## PROBLEM DETAILS
Return the entries below in their exact form, leaving the pictures out.
*** Opening of INPUT DATA ***
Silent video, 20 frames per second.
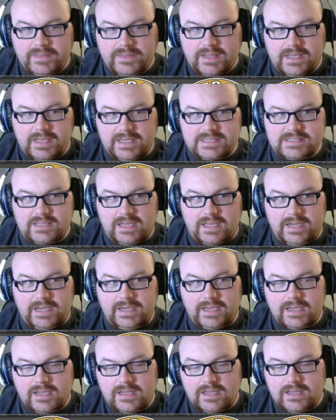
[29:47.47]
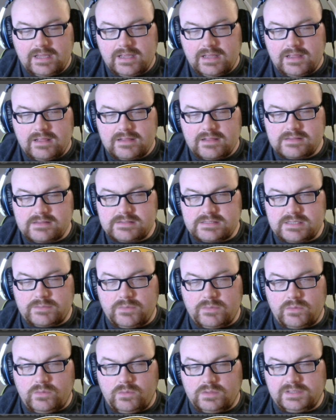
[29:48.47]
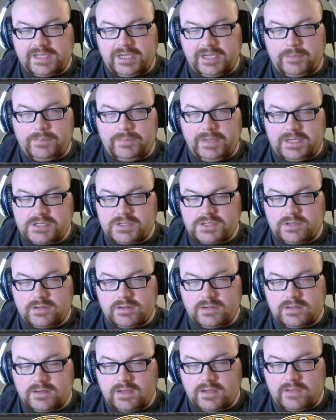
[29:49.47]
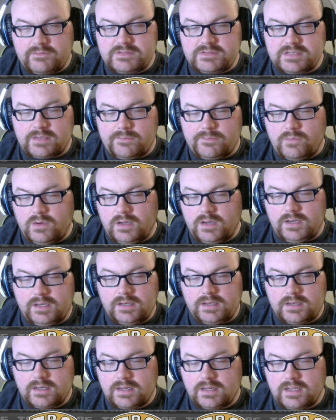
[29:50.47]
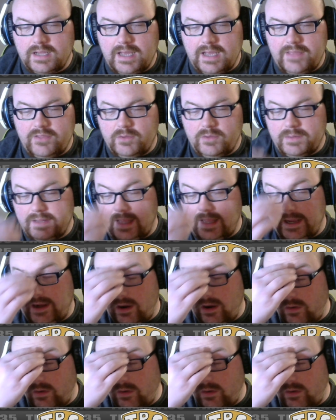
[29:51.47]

it's like someone will take a picture of someone and they'll be like, "Oh,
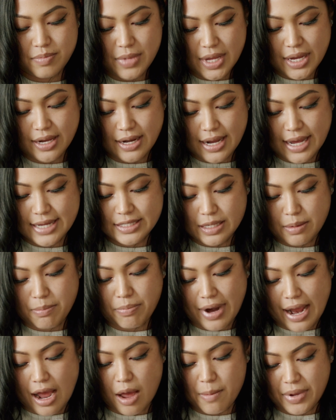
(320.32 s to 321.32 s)
Make it nice
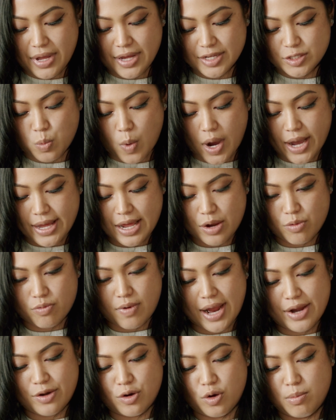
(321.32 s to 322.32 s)
and brown because white ain't
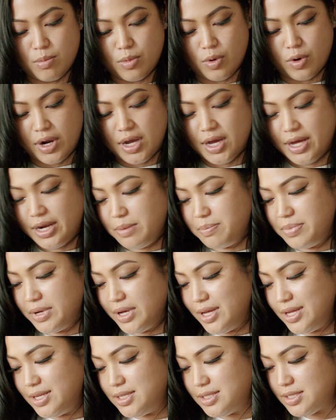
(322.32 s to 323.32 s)
right no more, honey
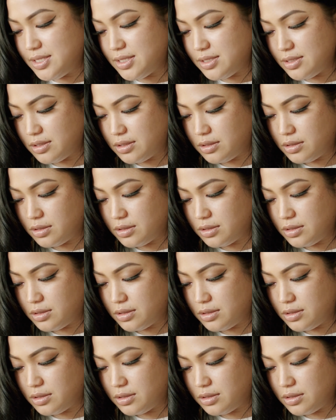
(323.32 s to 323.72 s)
buns.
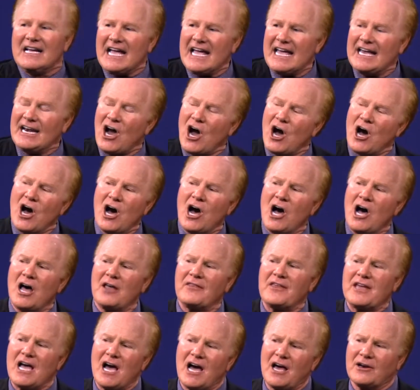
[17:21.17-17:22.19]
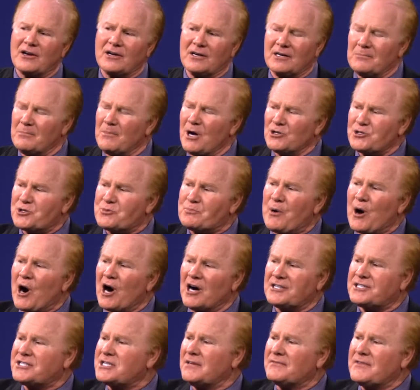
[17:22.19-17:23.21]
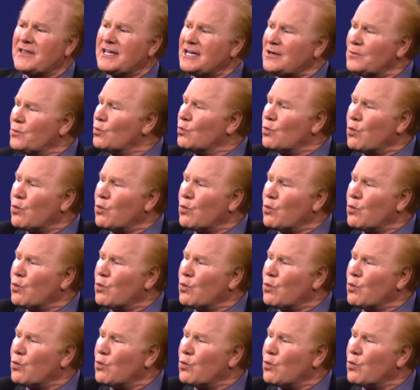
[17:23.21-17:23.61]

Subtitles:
and all the other most parts of the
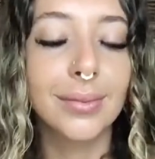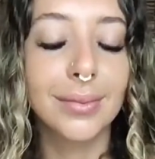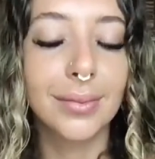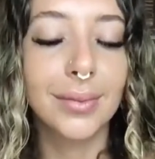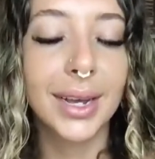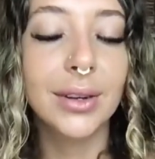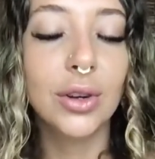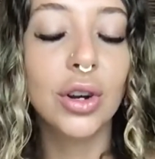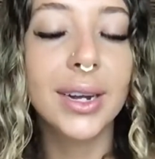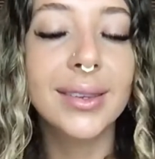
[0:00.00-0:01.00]

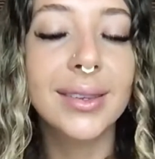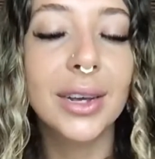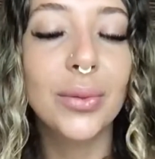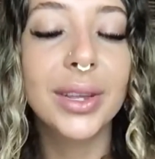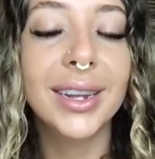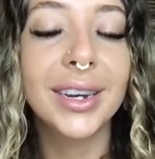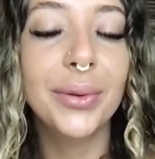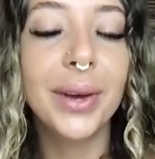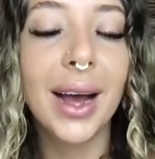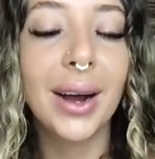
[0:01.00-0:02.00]
Increasing within you
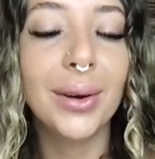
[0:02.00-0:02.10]
now,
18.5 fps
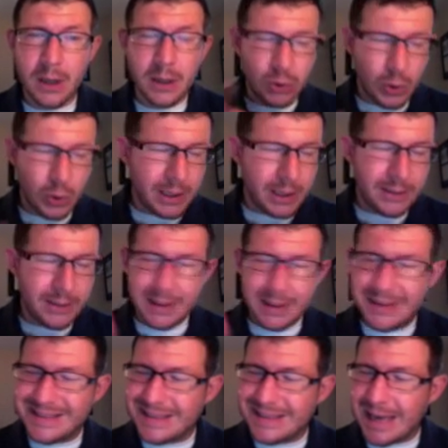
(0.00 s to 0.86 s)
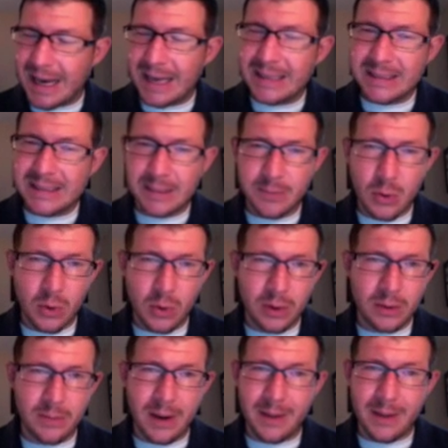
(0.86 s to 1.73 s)
Training that is not
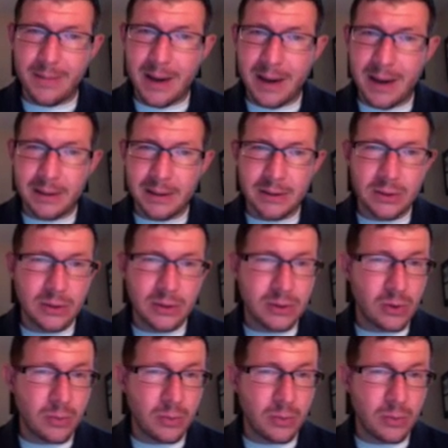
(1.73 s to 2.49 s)
supported by managers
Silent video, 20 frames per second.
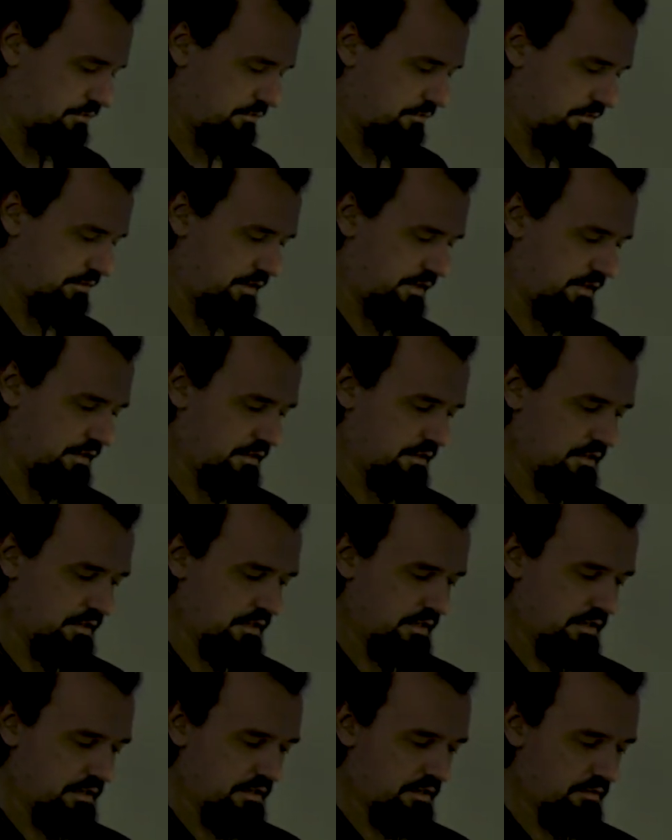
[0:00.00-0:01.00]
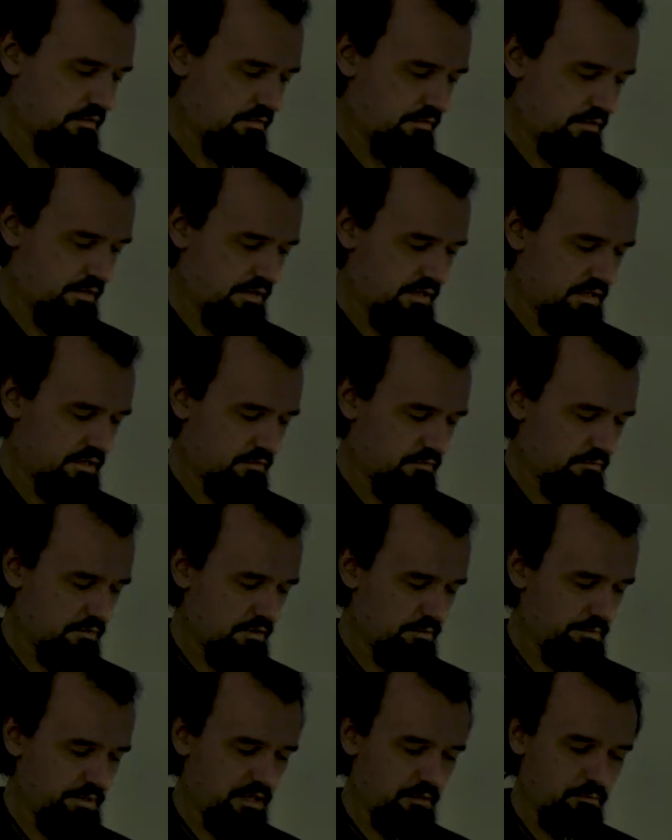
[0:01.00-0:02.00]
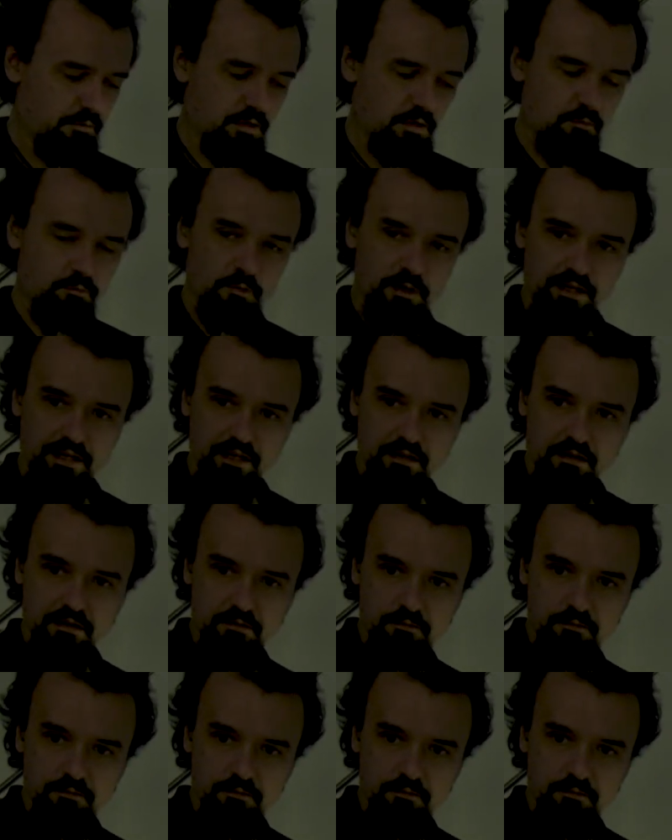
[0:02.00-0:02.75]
Okay, so this will be one way,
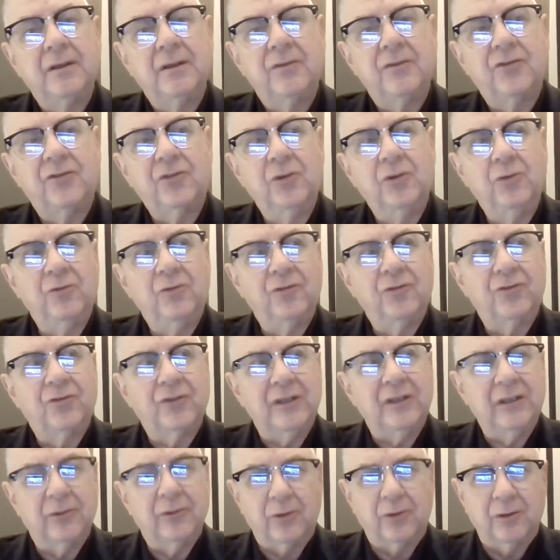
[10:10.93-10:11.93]
students,
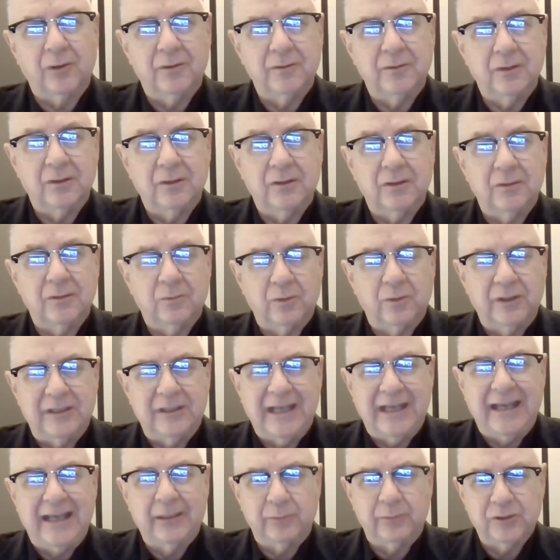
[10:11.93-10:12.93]
either the
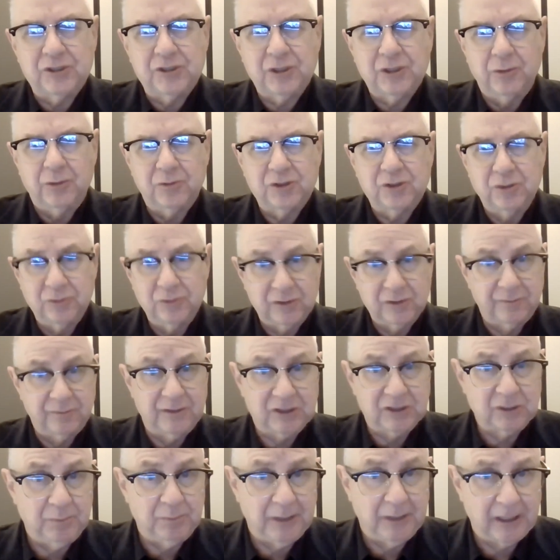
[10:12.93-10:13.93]
data would show students of
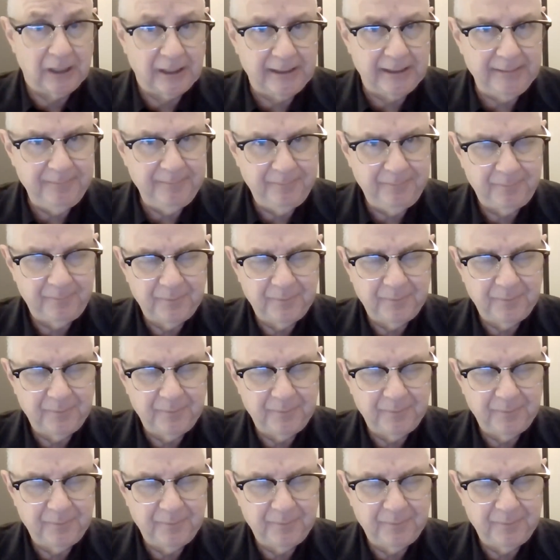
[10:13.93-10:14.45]
disability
*** Close of INPUT DATA ***
## EXERCISE OUTPUT
Silent video, 20 frames per second.
[29:47.47]
[29:48.47]
[29:49.47]
[29:50.47]
[29:51.47]

it's like someone will take a picture of someone and they'll be like, "Oh,
(320.32 s to 321.32 s)
Make it nice
(321.32 s to 322.32 s)
and brown because white ain't
(322.32 s to 323.32 s)
right no more, honey
(323.32 s to 323.72 s)
buns.
[17:21.17-17:22.19]
[17:22.19-17:23.21]
[17:23.21-17:23.61]

Subtitles:
and all the other most parts of the
[0:00.00-0:01.00]

[0:01.00-0:02.00]
Increasing within you
[0:02.00-0:02.10]
now,
18.5 fps
(0.00 s to 0.86 s)
(0.86 s to 1.73 s)
Training that is not
(1.73 s to 2.49 s)
supported by managers
Silent video, 20 frames per second.
[0:00.00-0:01.00]
[0:01.00-0:02.00]
[0:02.00-0:02.75]
Okay, so this will be one way,
[10:10.93-10:11.93]
students,
[10:11.93-10:12.93]
either the
[10:12.93-10:13.93]
data would show students of
[10:13.93-10:14.45]
disability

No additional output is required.